PREreview of Evolutionary dynamics in non-Markovian models of microbial populations

This paper provides a theoretical framework to understand the effect of single cell growth and division on evolutionary dynamics via population dynamic studies. It connects processes of single cell scale to population dynamics. By first developing a comprehensive model incorporating Stochastic Differential Equations for evolution of rare mutations in an evolving population and linking this model to single cell scale using population growth dynamics equations, the authors develop a predictive theory of microbial evolution. In particular, they provide a theory for predicting conditions for genetic drift and fixation probabilities of mutants in a large population. Their work is exceptional as it focuses on division rate fluctuations without assuming age distribution to be in a steady state or discrete age classes. They also demonstrate that such approximations aren’t valid for physiologically relevant models of microbial growth. By generalization of continuous time Moran processes, derived for physiological models of growth, division and cell age control, the authors derive Fokker-Plank equations for the genotype frequencies.
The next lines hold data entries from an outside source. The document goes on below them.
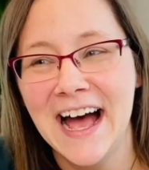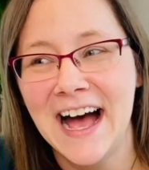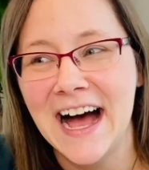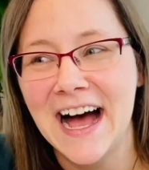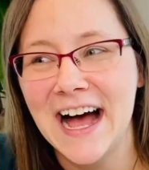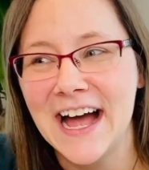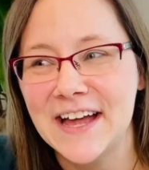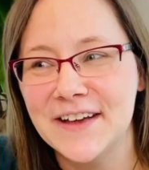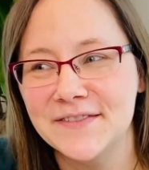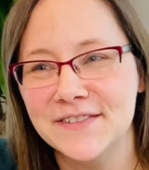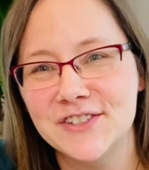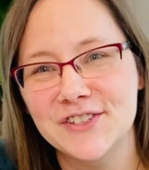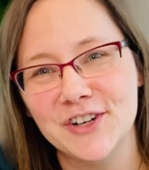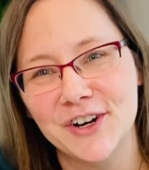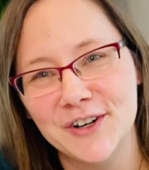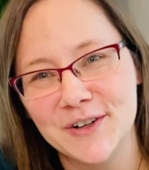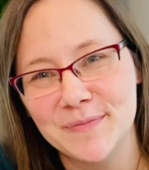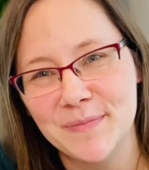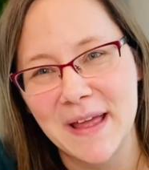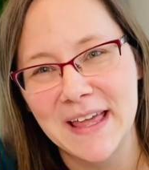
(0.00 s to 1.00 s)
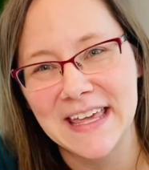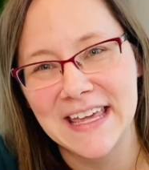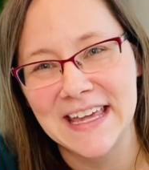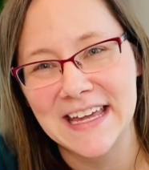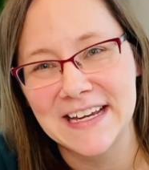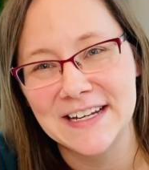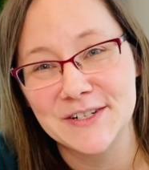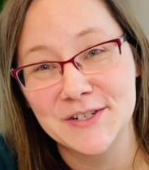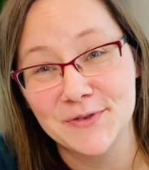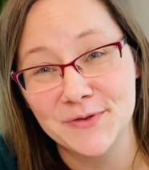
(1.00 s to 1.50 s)
I've started
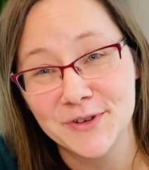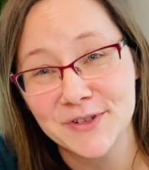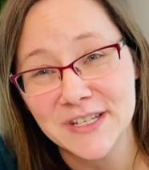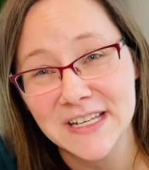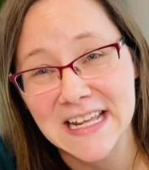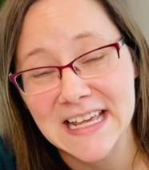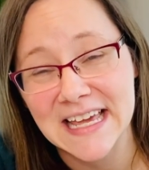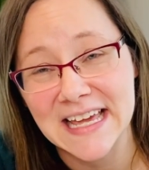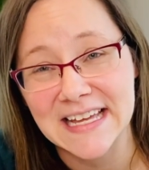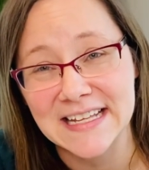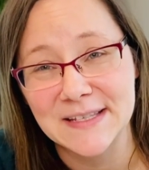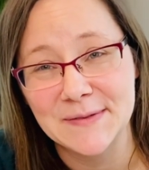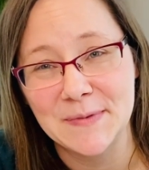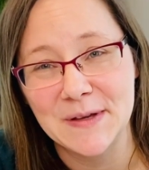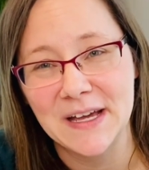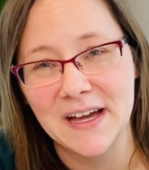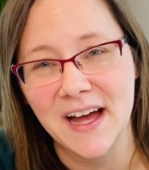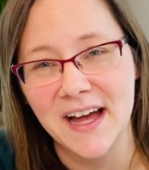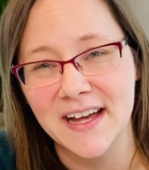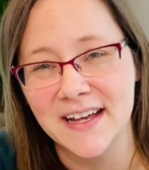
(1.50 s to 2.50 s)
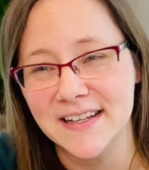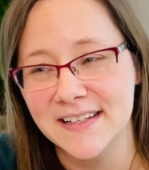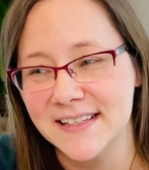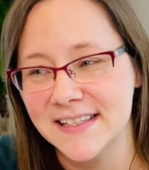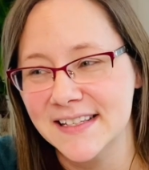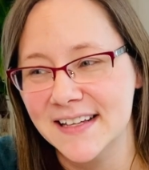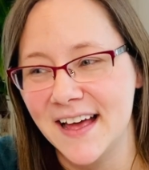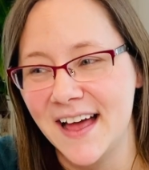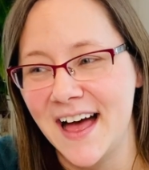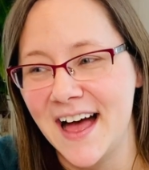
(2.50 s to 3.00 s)
making diversity kits
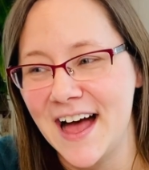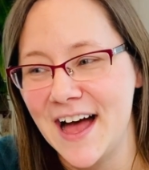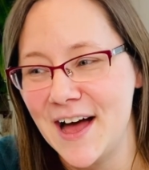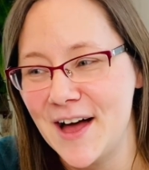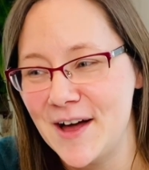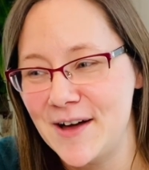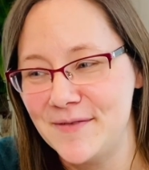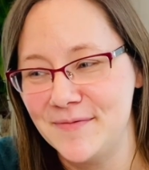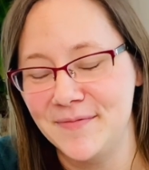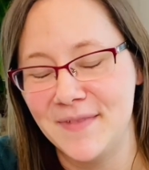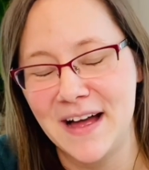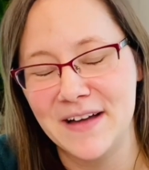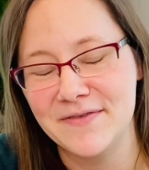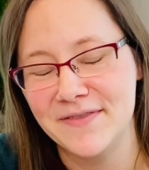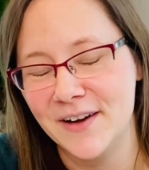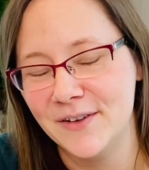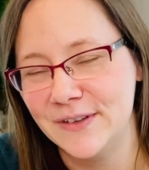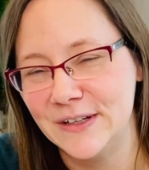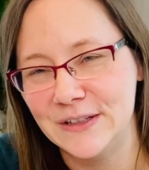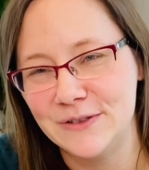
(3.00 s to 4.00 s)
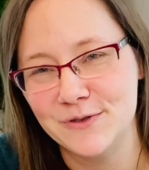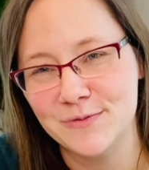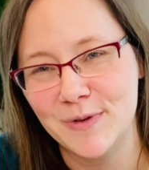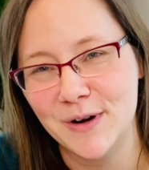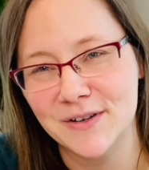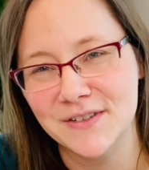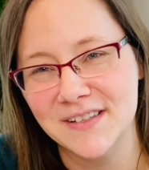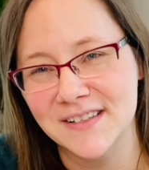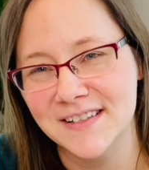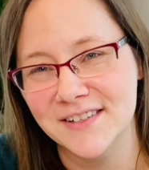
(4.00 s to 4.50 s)
because I found that loose
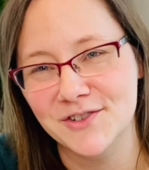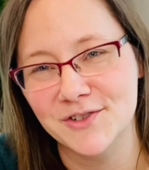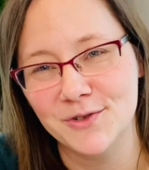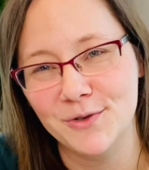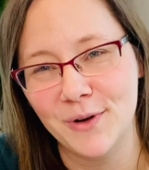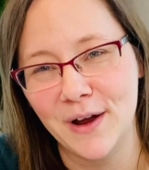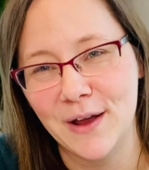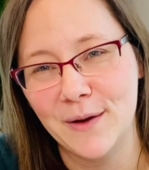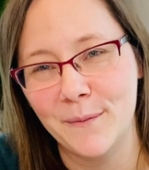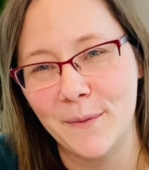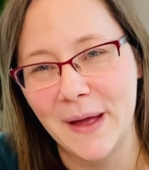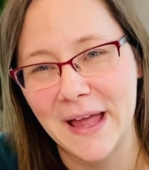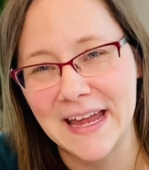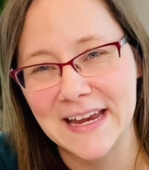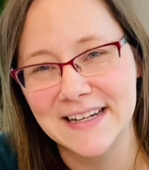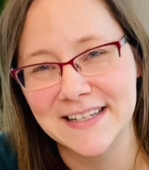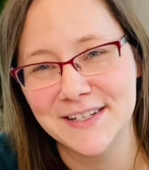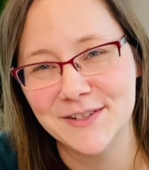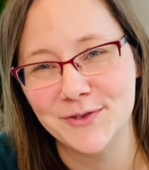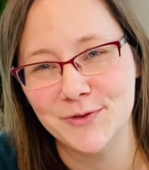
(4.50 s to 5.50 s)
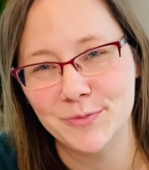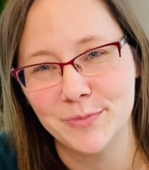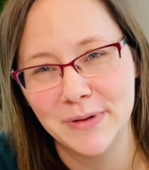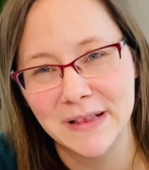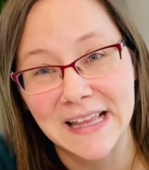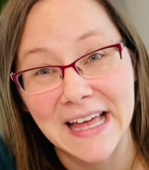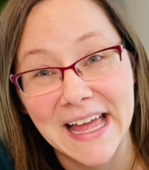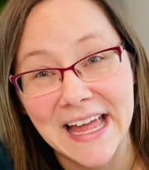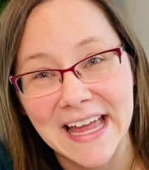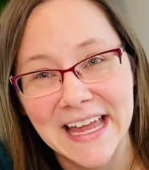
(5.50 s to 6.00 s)
parts is such a great way to
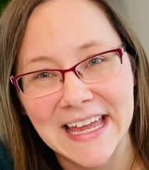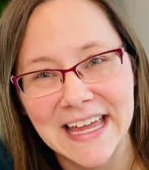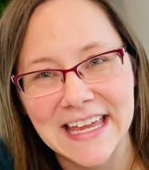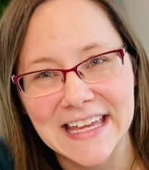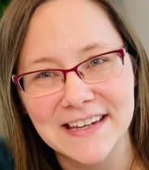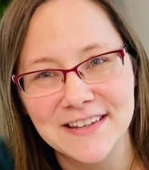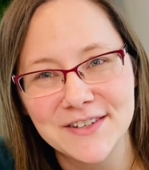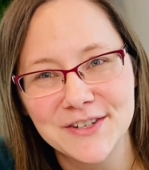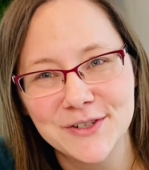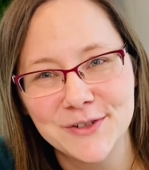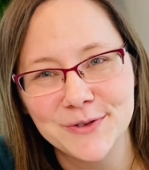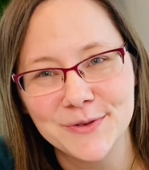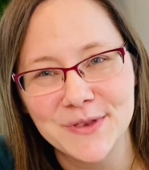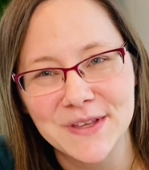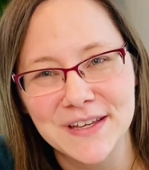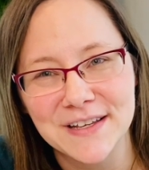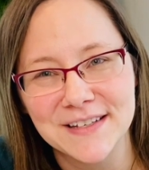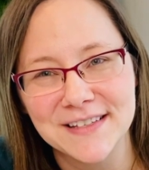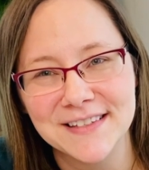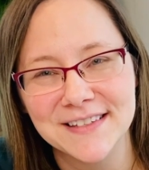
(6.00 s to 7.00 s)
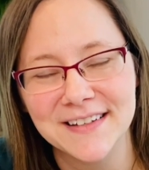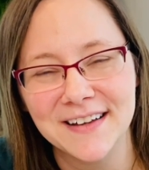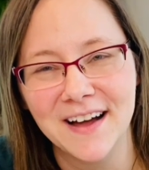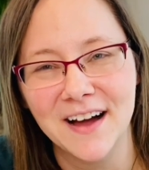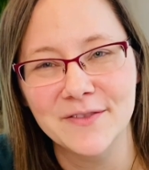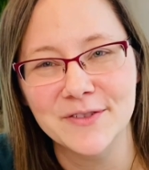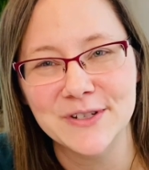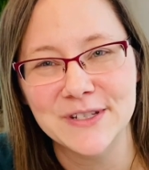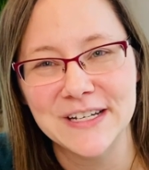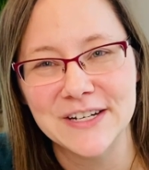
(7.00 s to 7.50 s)
play into these
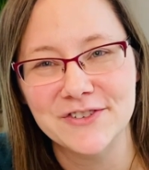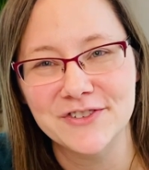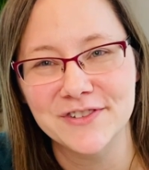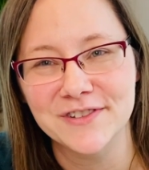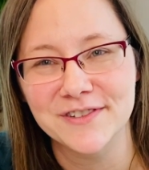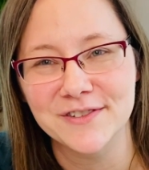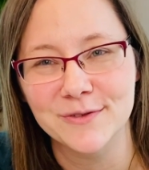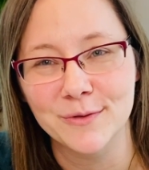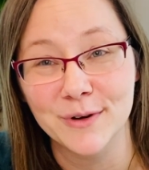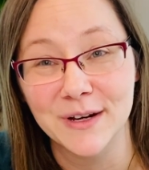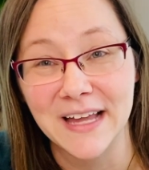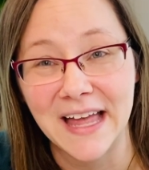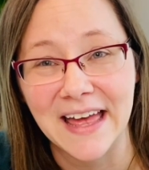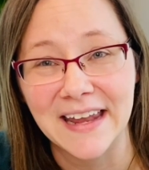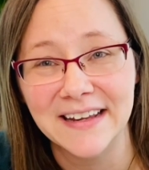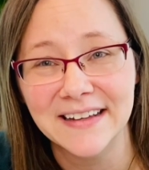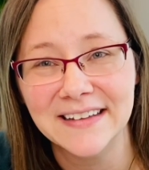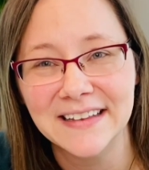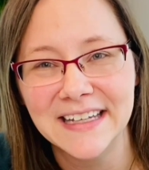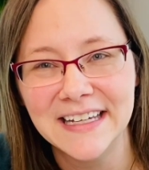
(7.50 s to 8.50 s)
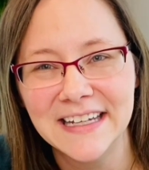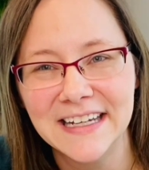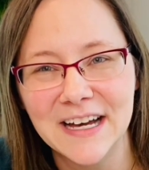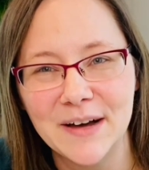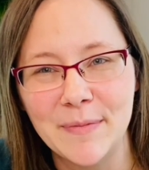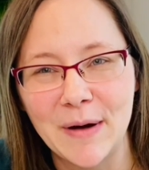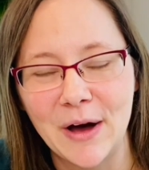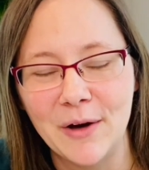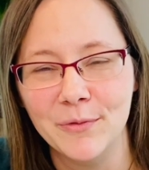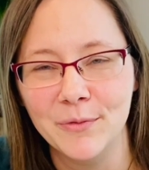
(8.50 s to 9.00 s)
conversations organically
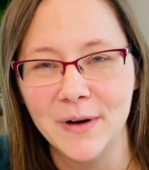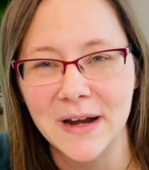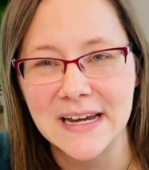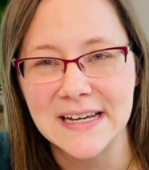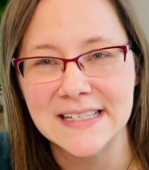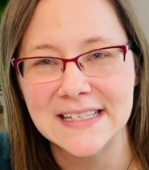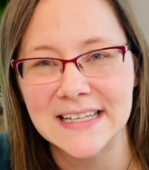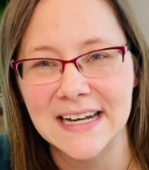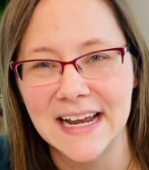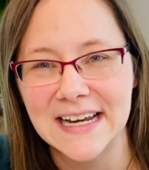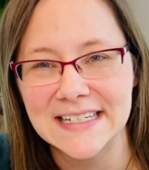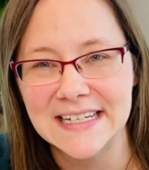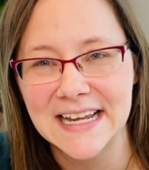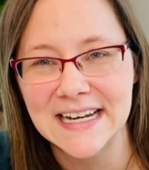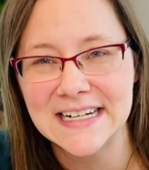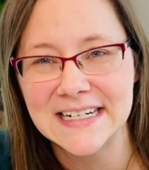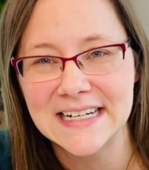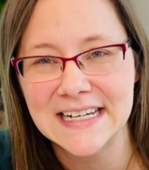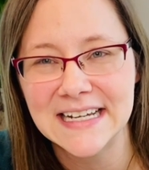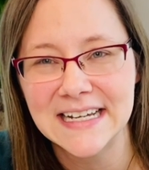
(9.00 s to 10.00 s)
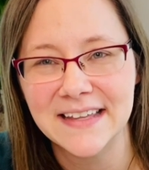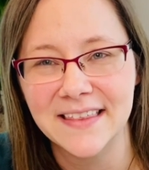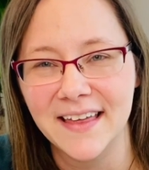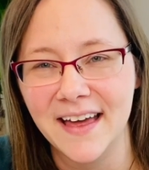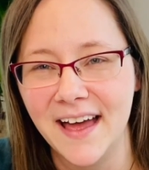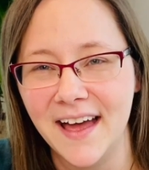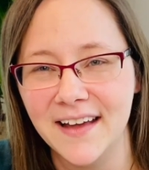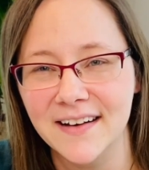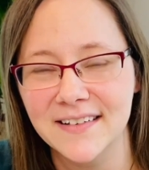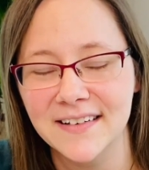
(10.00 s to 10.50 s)
about race and identity
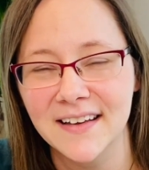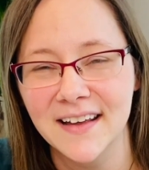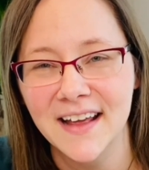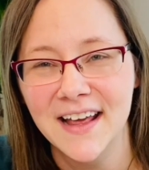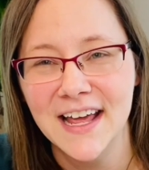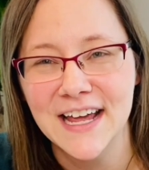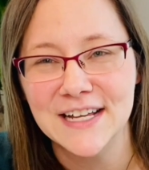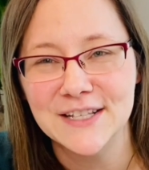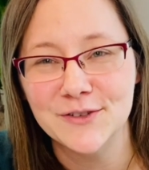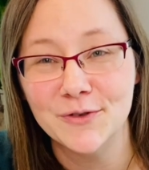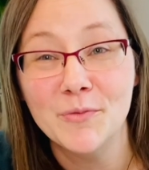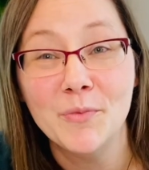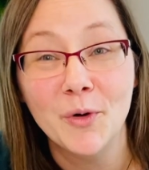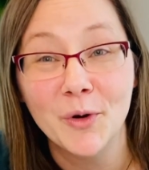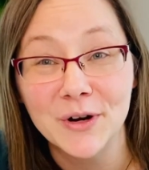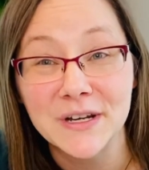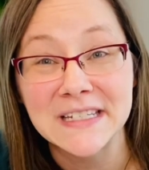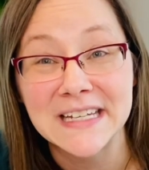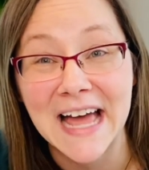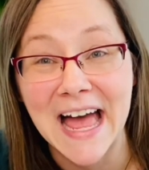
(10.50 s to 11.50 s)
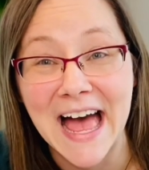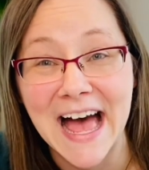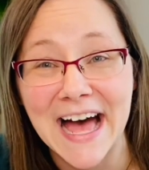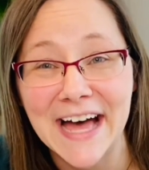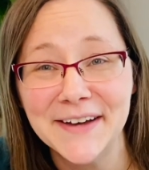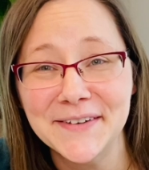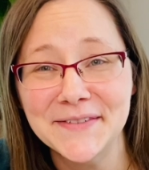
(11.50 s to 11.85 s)
that it's so important to have.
This is then used to predict equations and conditions for fixation probabilities and genetic drift under Neutral and Adaptive evolution strategies. Generally classical theory predicts linear increase in fitness with time by relying on selection coefficient, however, their model shows the insufficiency of this coefficient because of non-linear fitness trajectories in long-term evolutionary dynamics. 

The paper is comprehensive in theory however, it lacks experimental support and validation.

Competing interests

The author declares that they have no competing interests.